> **Task instructions**: If an entry contains a picture, leave the picture out and reproduce everything else in the records below exactly.

---- Given records

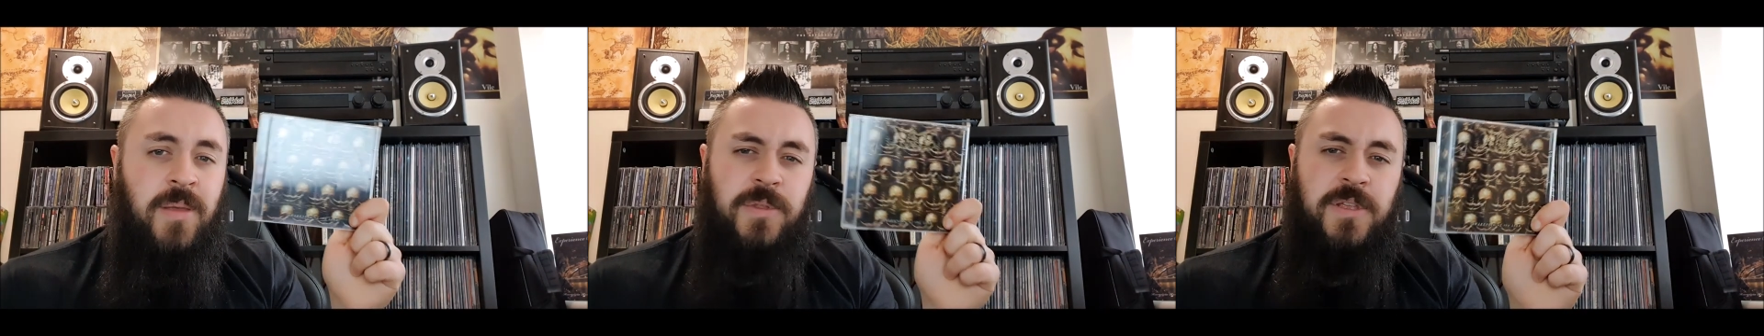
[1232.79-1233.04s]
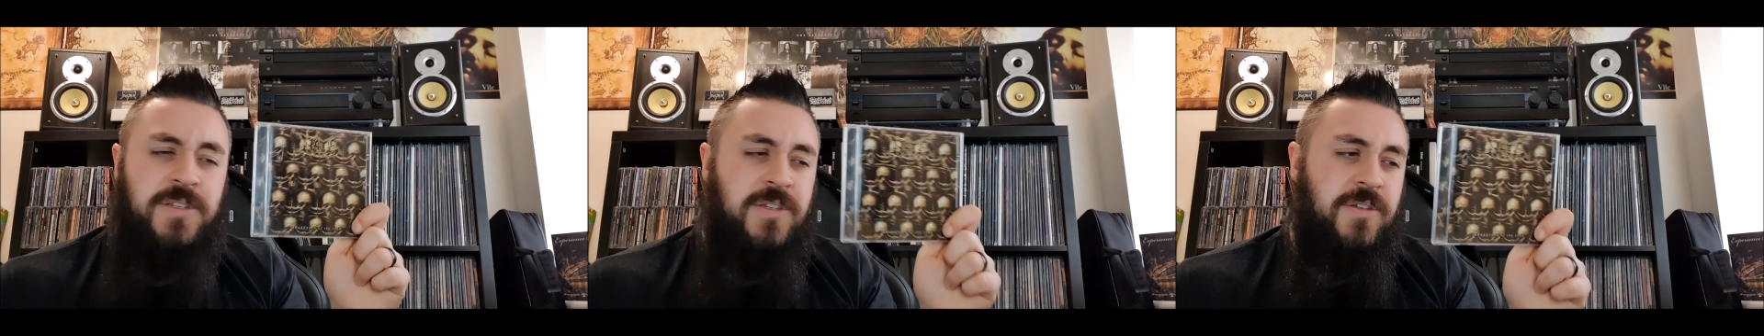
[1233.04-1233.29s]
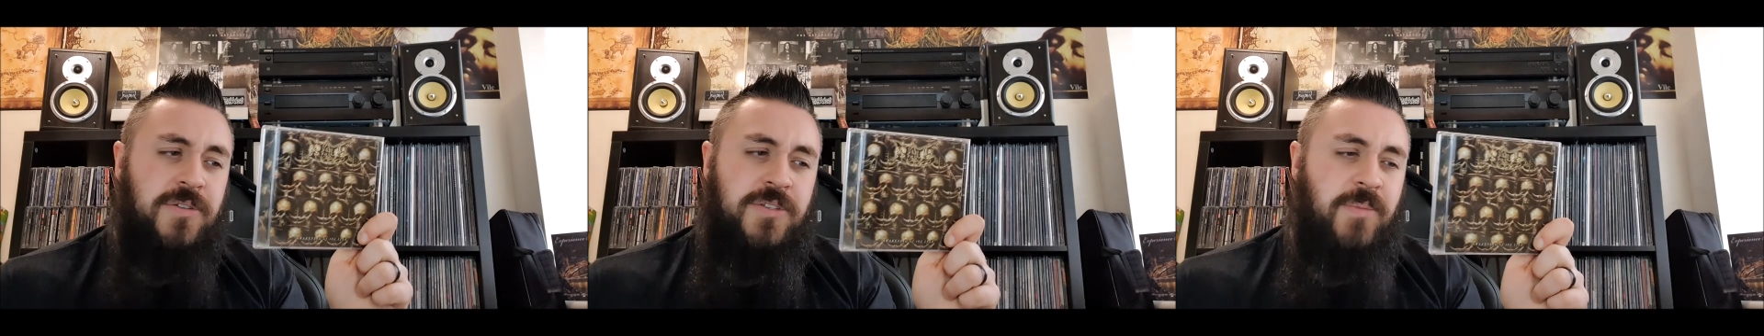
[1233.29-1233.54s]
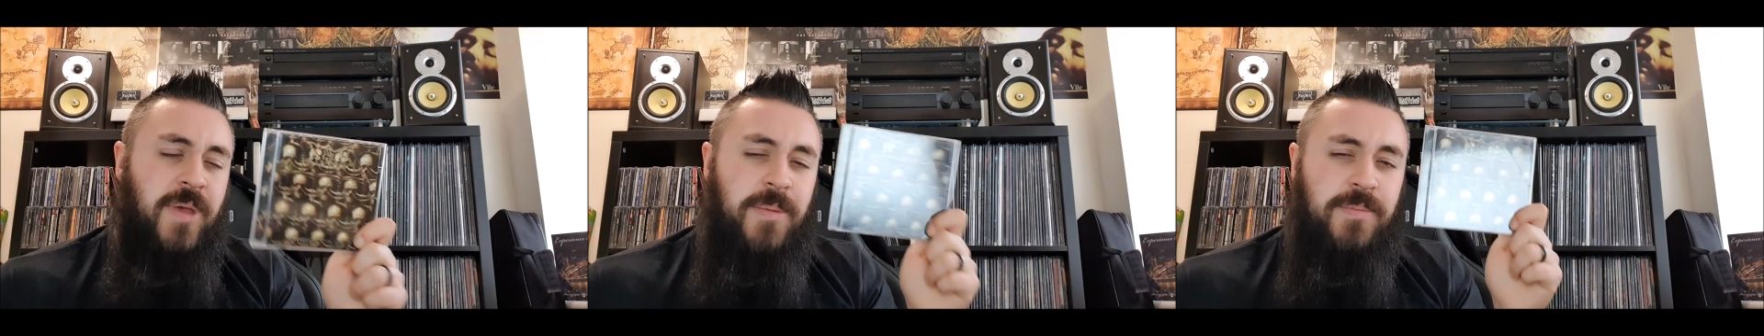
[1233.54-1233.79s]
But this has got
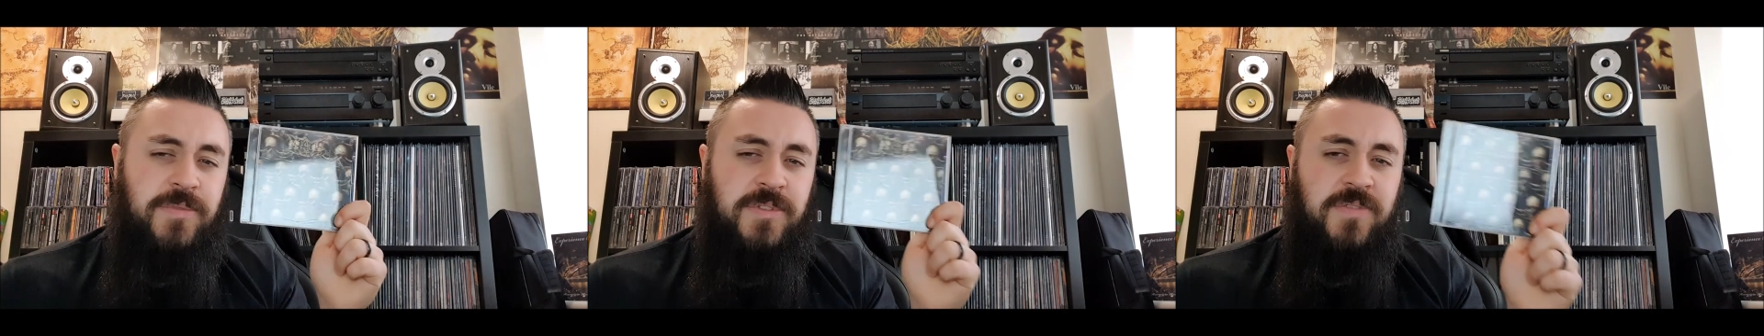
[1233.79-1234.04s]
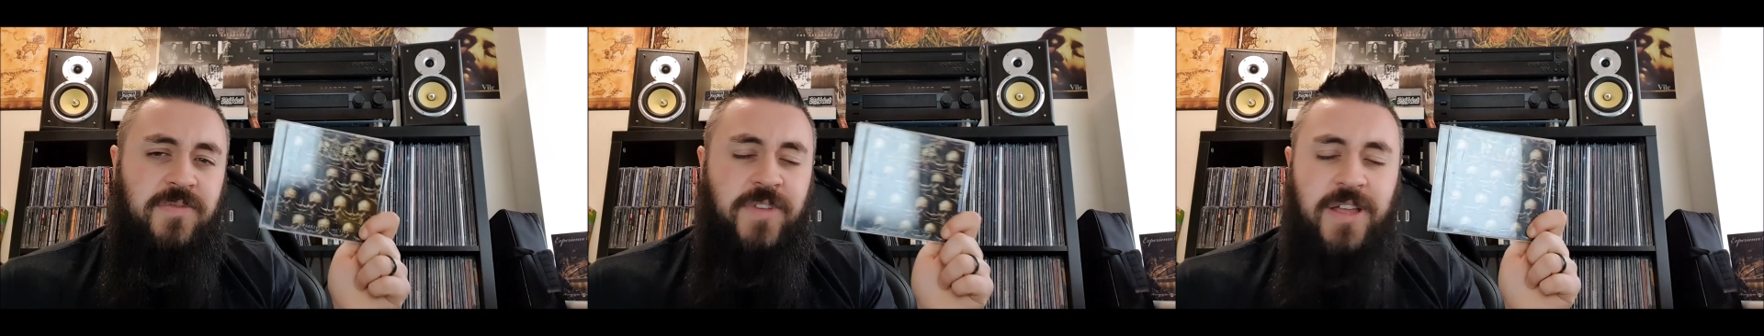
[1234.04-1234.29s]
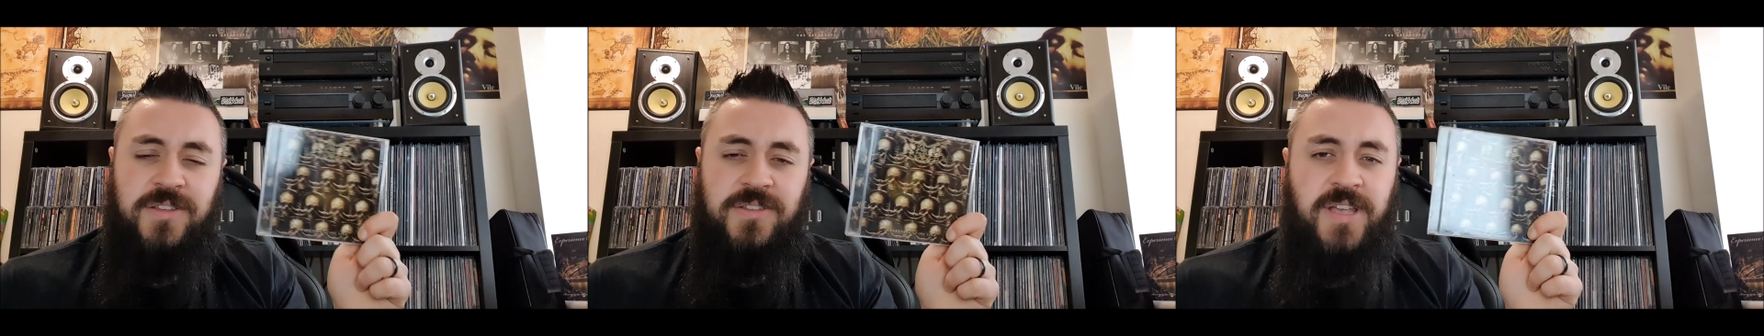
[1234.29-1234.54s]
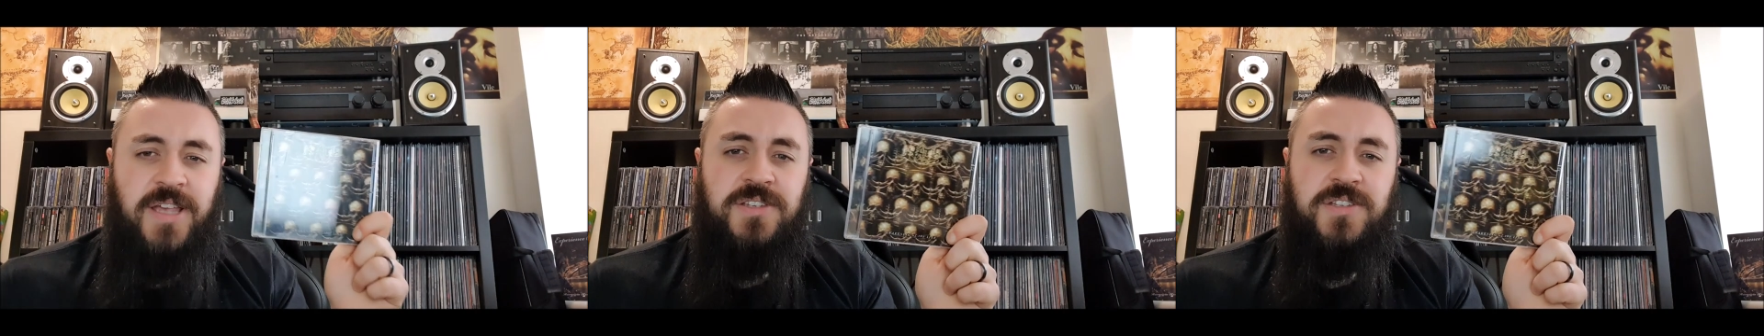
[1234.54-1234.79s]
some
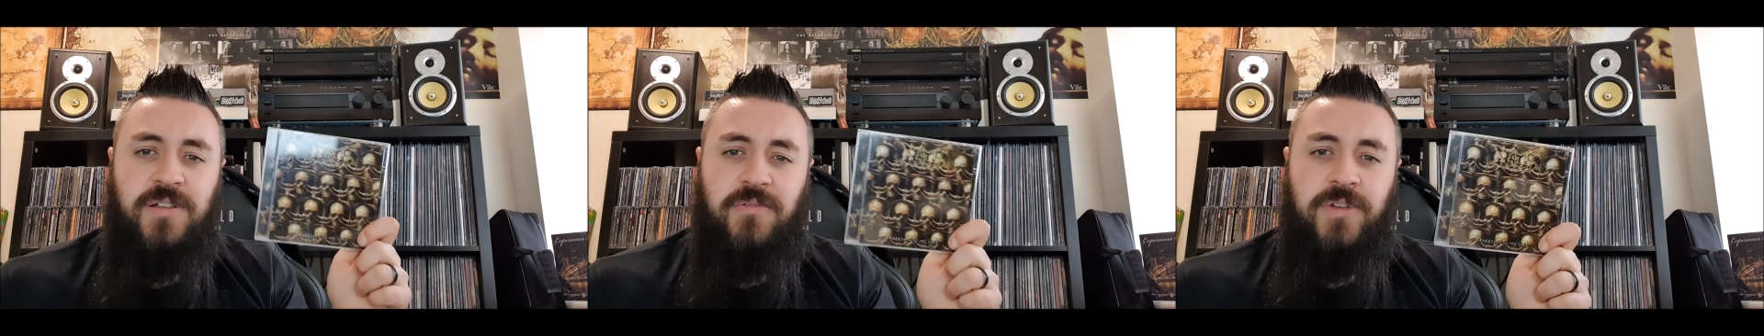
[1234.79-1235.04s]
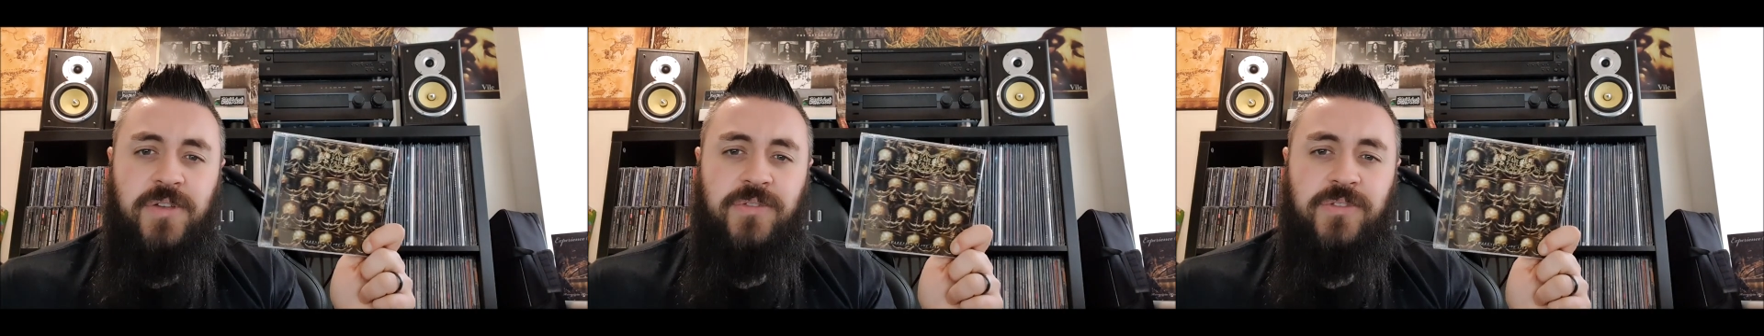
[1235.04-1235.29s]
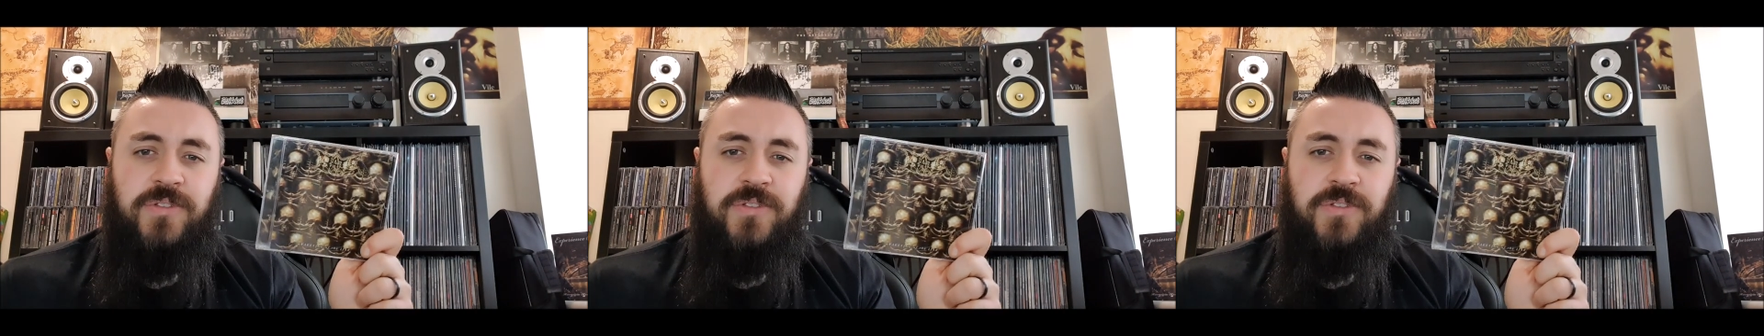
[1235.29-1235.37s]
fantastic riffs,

--------

> **Output**:
[1232.79-1233.04s]
[1233.04-1233.29s]
[1233.29-1233.54s]
[1233.54-1233.79s]
But this has got
[1233.79-1234.04s]
[1234.04-1234.29s]
[1234.29-1234.54s]
[1234.54-1234.79s]
some
[1234.79-1235.04s]
[1235.04-1235.29s]
[1235.29-1235.37s]
fantastic riffs,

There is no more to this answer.